▶ Instructions to follow
Every record that follows is to be copied exactly, with the pictures omitted.

(Beginning of Available data)

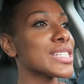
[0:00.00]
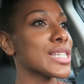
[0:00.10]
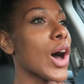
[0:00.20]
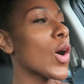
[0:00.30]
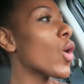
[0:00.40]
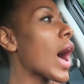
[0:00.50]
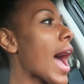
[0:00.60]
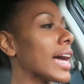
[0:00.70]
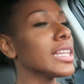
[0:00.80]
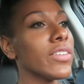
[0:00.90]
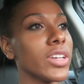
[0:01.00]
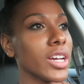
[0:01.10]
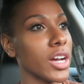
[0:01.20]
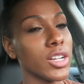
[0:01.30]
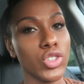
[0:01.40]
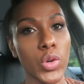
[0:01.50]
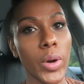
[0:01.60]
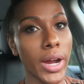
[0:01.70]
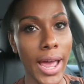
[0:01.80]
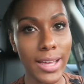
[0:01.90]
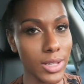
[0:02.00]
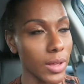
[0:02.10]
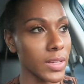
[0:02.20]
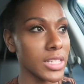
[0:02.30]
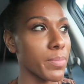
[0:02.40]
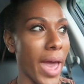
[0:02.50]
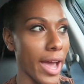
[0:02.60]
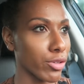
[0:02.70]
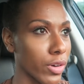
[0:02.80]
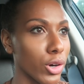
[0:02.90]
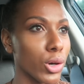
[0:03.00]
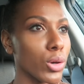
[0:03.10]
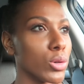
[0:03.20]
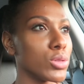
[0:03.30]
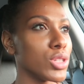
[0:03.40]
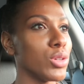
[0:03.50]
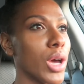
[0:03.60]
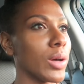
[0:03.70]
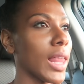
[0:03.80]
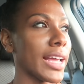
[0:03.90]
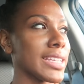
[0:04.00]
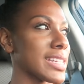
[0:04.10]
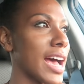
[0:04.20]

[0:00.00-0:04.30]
So I live in a country where it has all these back roads, you know, like it's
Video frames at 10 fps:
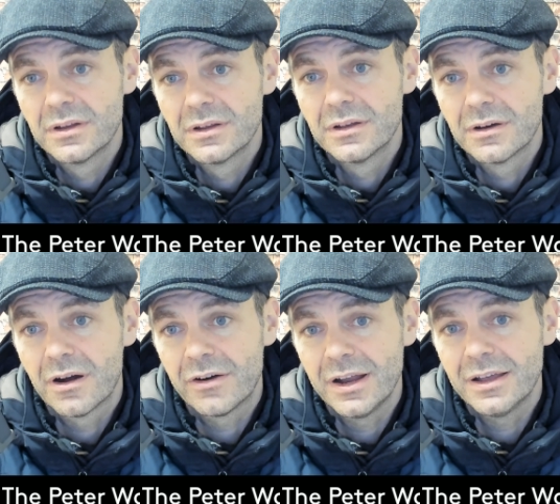All
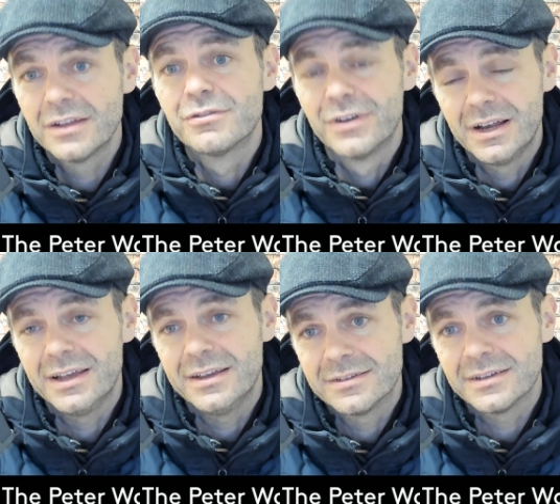right, it's really
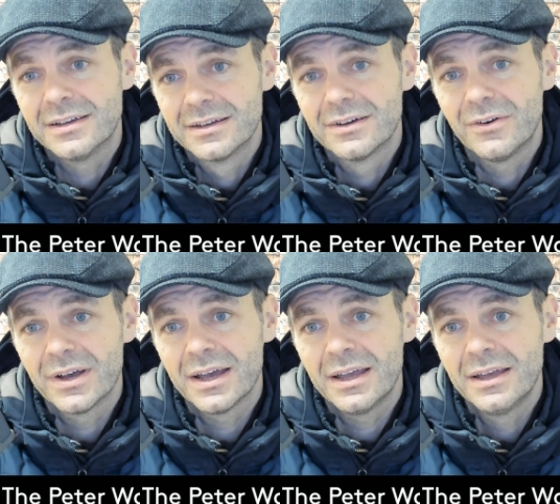easy.
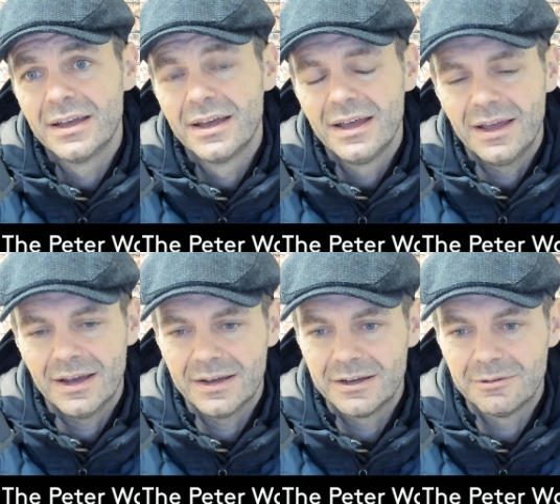Okay,
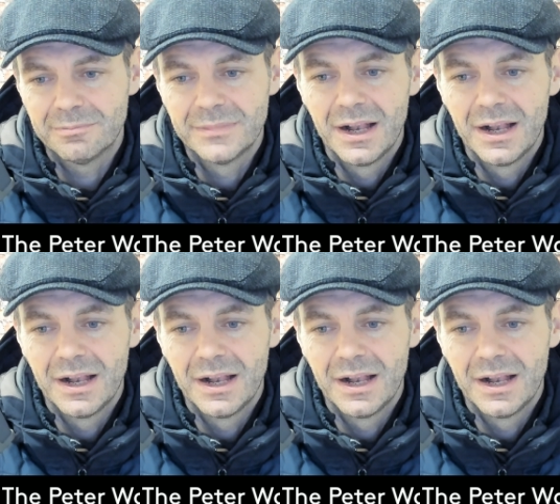um,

(End of Available data)

▶ Task result
[0:00.00]
[0:00.10]
[0:00.20]
[0:00.30]
[0:00.40]
[0:00.50]
[0:00.60]
[0:00.70]
[0:00.80]
[0:00.90]
[0:01.00]
[0:01.10]
[0:01.20]
[0:01.30]
[0:01.40]
[0:01.50]
[0:01.60]
[0:01.70]
[0:01.80]
[0:01.90]
[0:02.00]
[0:02.10]
[0:02.20]
[0:02.30]
[0:02.40]
[0:02.50]
[0:02.60]
[0:02.70]
[0:02.80]
[0:02.90]
[0:03.00]
[0:03.10]
[0:03.20]
[0:03.30]
[0:03.40]
[0:03.50]
[0:03.60]
[0:03.70]
[0:03.80]
[0:03.90]
[0:04.00]
[0:04.10]
[0:04.20]

[0:00.00-0:04.30]
So I live in a country where it has all these back roads, you know, like it's
Video frames at 10 fps:
All
right, it's really
easy.
Okay,
um,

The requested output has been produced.